THE TASK:
Nothing except the pictures should be left out when you reproduce the listing exactly.

*** DATA RECORDS Section Begins ***

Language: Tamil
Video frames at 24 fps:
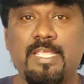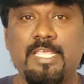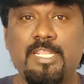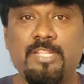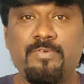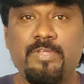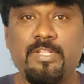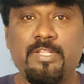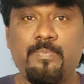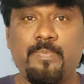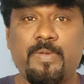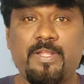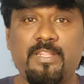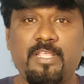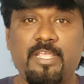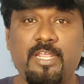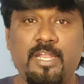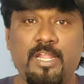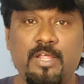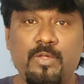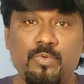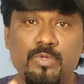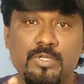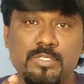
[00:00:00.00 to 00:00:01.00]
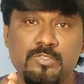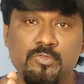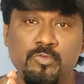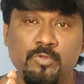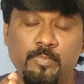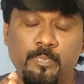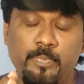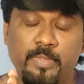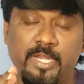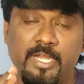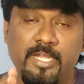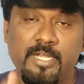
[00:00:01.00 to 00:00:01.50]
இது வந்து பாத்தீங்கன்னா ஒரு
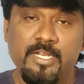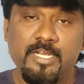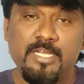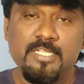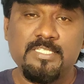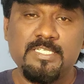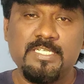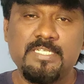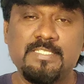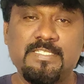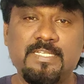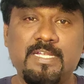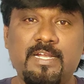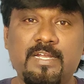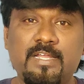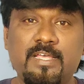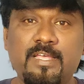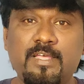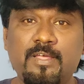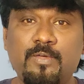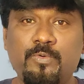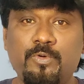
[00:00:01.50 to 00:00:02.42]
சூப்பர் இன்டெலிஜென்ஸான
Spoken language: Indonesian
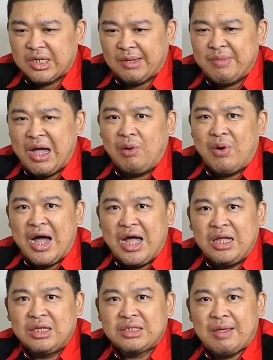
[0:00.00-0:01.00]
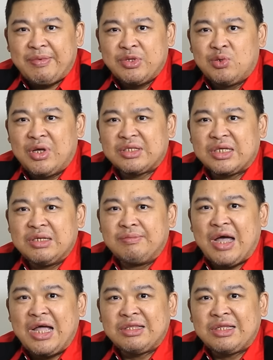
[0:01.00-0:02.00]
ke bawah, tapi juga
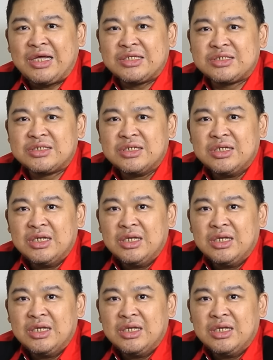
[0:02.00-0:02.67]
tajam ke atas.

*** DATA RECORDS Section Ends ***

SOLUTION:
Language: Tamil
Video frames at 24 fps:
[00:00:00.00 to 00:00:01.00]
[00:00:01.00 to 00:00:01.50]
இது வந்து பாத்தீங்கன்னா ஒரு
[00:00:01.50 to 00:00:02.42]
சூப்பர் இன்டெலிஜென்ஸான
Spoken language: Indonesian
[0:00.00-0:01.00]
[0:01.00-0:02.00]
ke bawah, tapi juga
[0:02.00-0:02.67]
tajam ke atas.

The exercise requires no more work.